Il y a encore une autre tradition que le même Pausanias nous a conservée, qui a tous les caracteres de la vraissemblance, & qui est à-peu-près de la même date que la premiere. Un roi de l’île d’Eubée, nommé Crius, eut un fils qui fut un insigne scélérat ; il s’empara de Delphes, pilla le temple d’Apollon, & les maisons des plus riches particuliers, & s’en retourna chargé de butin. Il revint une seconde fois à Delphes, pour y commettre de nouveaux désordres ; les habitans eurent recours à Apollon, & le supplierent de les garantir du danger qui les menaçoit. Phémonoé, pour lors prêtresse d’Apollon, leur fit cette réponse de la part de son dieu : « Le moment fatal approche, Apollon va lancer ses traits sur le brigand du Parnasse. Les prêtres crétois ne souillent point leurs mains dans le sang humain. La mémoire de ce châtiment ne périra jamais ».

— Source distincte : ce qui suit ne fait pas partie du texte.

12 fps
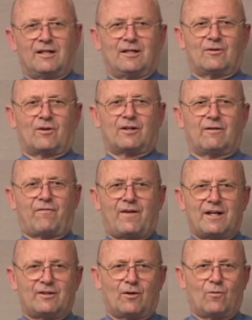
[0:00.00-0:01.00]
in order to
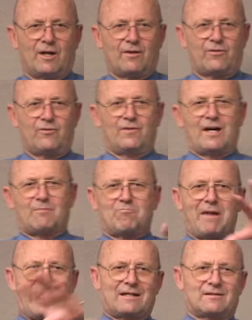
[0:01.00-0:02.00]
find our way through that
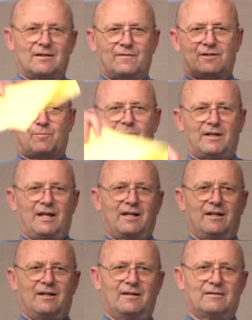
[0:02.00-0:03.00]
mass of
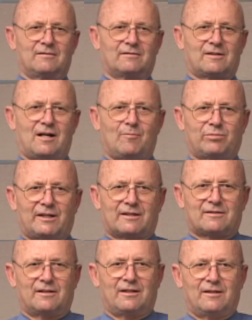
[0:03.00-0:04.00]
spaghetti and
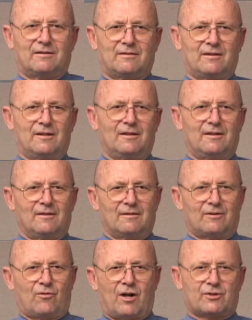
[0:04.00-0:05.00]
complexity and
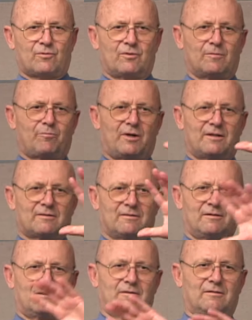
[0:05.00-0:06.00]
crossword
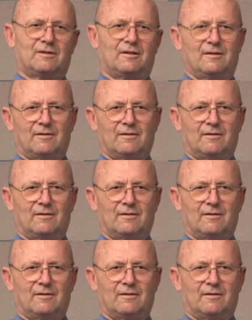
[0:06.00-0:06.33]
puzzle,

Plutarque, dans son traité du silence des oracles, rejette tout ce qu’on dit du combat d’Apollon contre Python, & de la fuite de Python. Il prétend que cette cabane de feuilles que l’on construisoit tous les neuf ans dans le temple d’Apollon, ne représentoit point la demeure d’un dragon, mais celle d’un tyran ou d’un roi, & que le reste de la cérémonie avoit rapport à quelque grand crime commis anciennement par ce tyran.

Si l’on veut prendre la peine de lire son traité d’Isis & d’Osiris, on y verra que la fable du combat d’Apollon contre Python a pris naissance chez les Egyptiens. Orus, fils d’Isis & d’Osiris, étoit parmi les Egyptiens le même qu’Apollon chez les Grecs. Tous ce que les Egyptiens contoient des combats d’Orus contre Typhon, & de son entiere défaite, étoit passé de l’Egypte dans la Grece, & avoit été appliqué au prétendu combat d’Apollon contre le tyran de Delphes, que Homere a appellé Typhon pour le rendre plus odieux ; car le nom de Typhon étoit en abomination chez les Egyptiens. Voyez Typhon. (D. J.)

PYTHONISSE, s. f. (Divinat.) femme possédée de l’esprit python. Voyez Python.